Zimbabwe beat Malawi 2-0, courtesy of goals from Benjani Mwaruwari and Edzai Kasinauyo at the National Sports Stadium, to begin the process of reclaiming the bragging rights in March 2001.
Then Master Masuku grabbed a late second half goal at Chichiri to advance Zimbabwe’s cause but the Warriors came four points short at the end of the campaign as group leaders South Africa progressed to the finals of the global football showcase.

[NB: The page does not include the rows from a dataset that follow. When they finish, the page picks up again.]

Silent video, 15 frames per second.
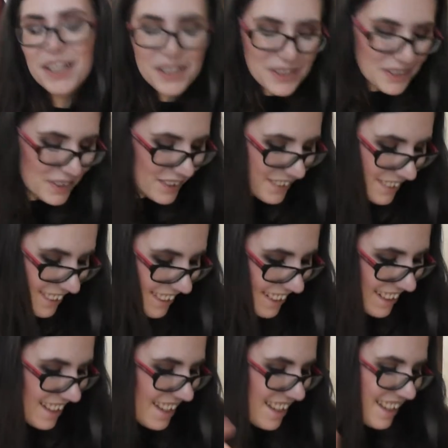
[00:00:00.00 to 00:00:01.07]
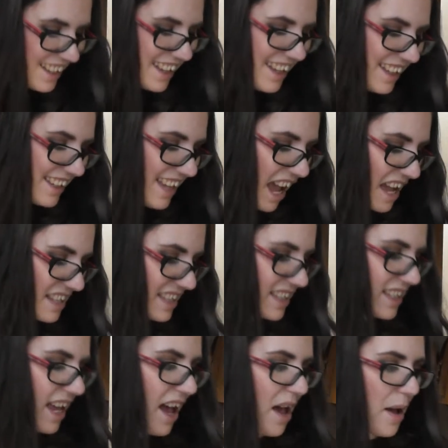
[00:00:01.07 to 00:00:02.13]
So
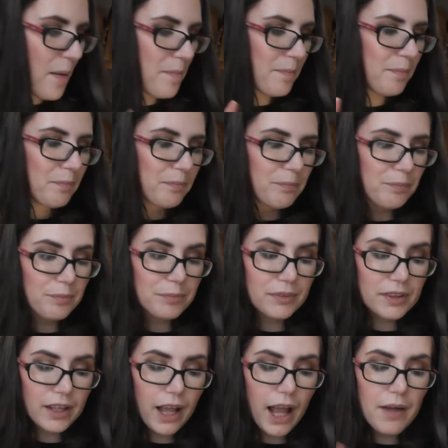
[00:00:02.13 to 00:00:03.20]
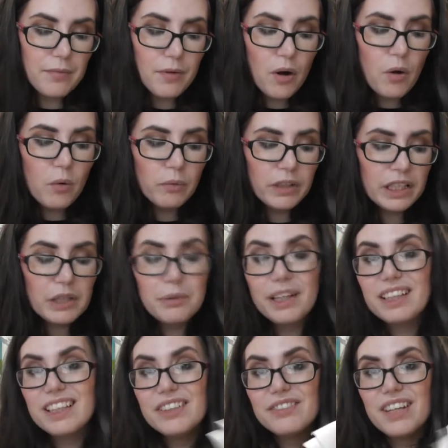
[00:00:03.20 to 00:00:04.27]
yes, um, I've only
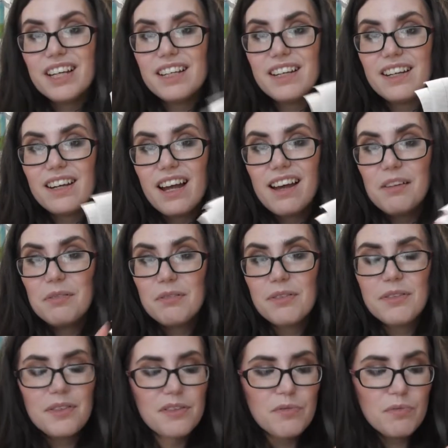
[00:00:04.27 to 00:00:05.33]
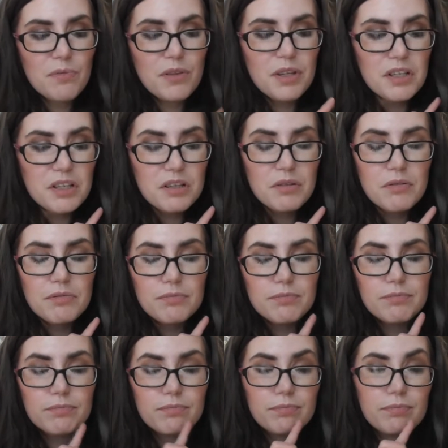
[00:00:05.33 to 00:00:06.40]
quickly written out the
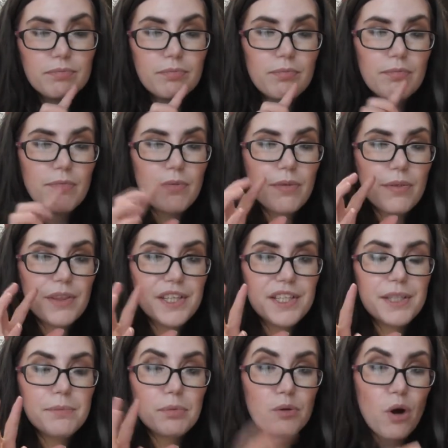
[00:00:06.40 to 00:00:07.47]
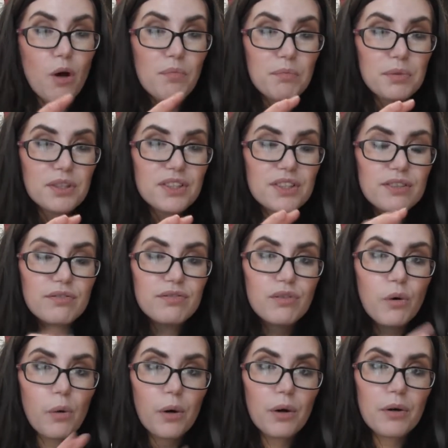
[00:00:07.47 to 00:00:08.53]
the prompts
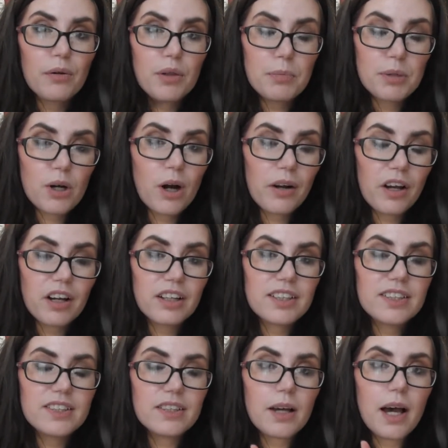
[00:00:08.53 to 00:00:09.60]
for the products.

Many more games were played in-between, with Zimbabwe dominating.
Against the odds, the Warriors performed a smash grab on their opponents in 2015 when Khama Billiat and Cuthbert Malajila, two players who can trace their ancestry back to Malawi, helped Zimbabwe to a 2-1 win under difficult conditions.
The team, then under Callisto Pasuwa, had made the infamous road trip to Malawi by bus and arrived just in time for the kick-off.
The return leg was a no contest, with Billiat, Malajila and Knowledge Musona on target in the 3-0 thrashing as Zimbabwe made their way to the 2017 AFCON finals held in Gabon.
That was the last time they met in a serious international football competition, before last year’s COSAFA Cup group match which ended in a goalless stalemate.
Zimbabwe and Malawi will meet for the first time at the AFCON finals tomorrow. The Warriors, though, are gracing the event for the fifth time while Malawi, who were last at the 2010 edition, are making a third appearance.
Knowledge Musona, Teenage Hadebe, Onismor Bhasera, Bruce Kangwa, Alec Mudimu and Kuda Mahachi have previous AFCON tournament experience. They narrowly lost 0-1 to Senegal in the opening encounter.
Malawi also fell to Guinea by an identical score line. The Flames played without defender Stanley Sanudi, midfielders Robin Ngalande, Chikoti Chirwa and Charles Petro and striker Frank ‘’Gabadinho’’ Mhango as well as head of technical panel Mario Marian Marinica who were in isolation after testing positive.
But they have boosted their pool after calling for reinforcements ahead of tomorrow’s encounter.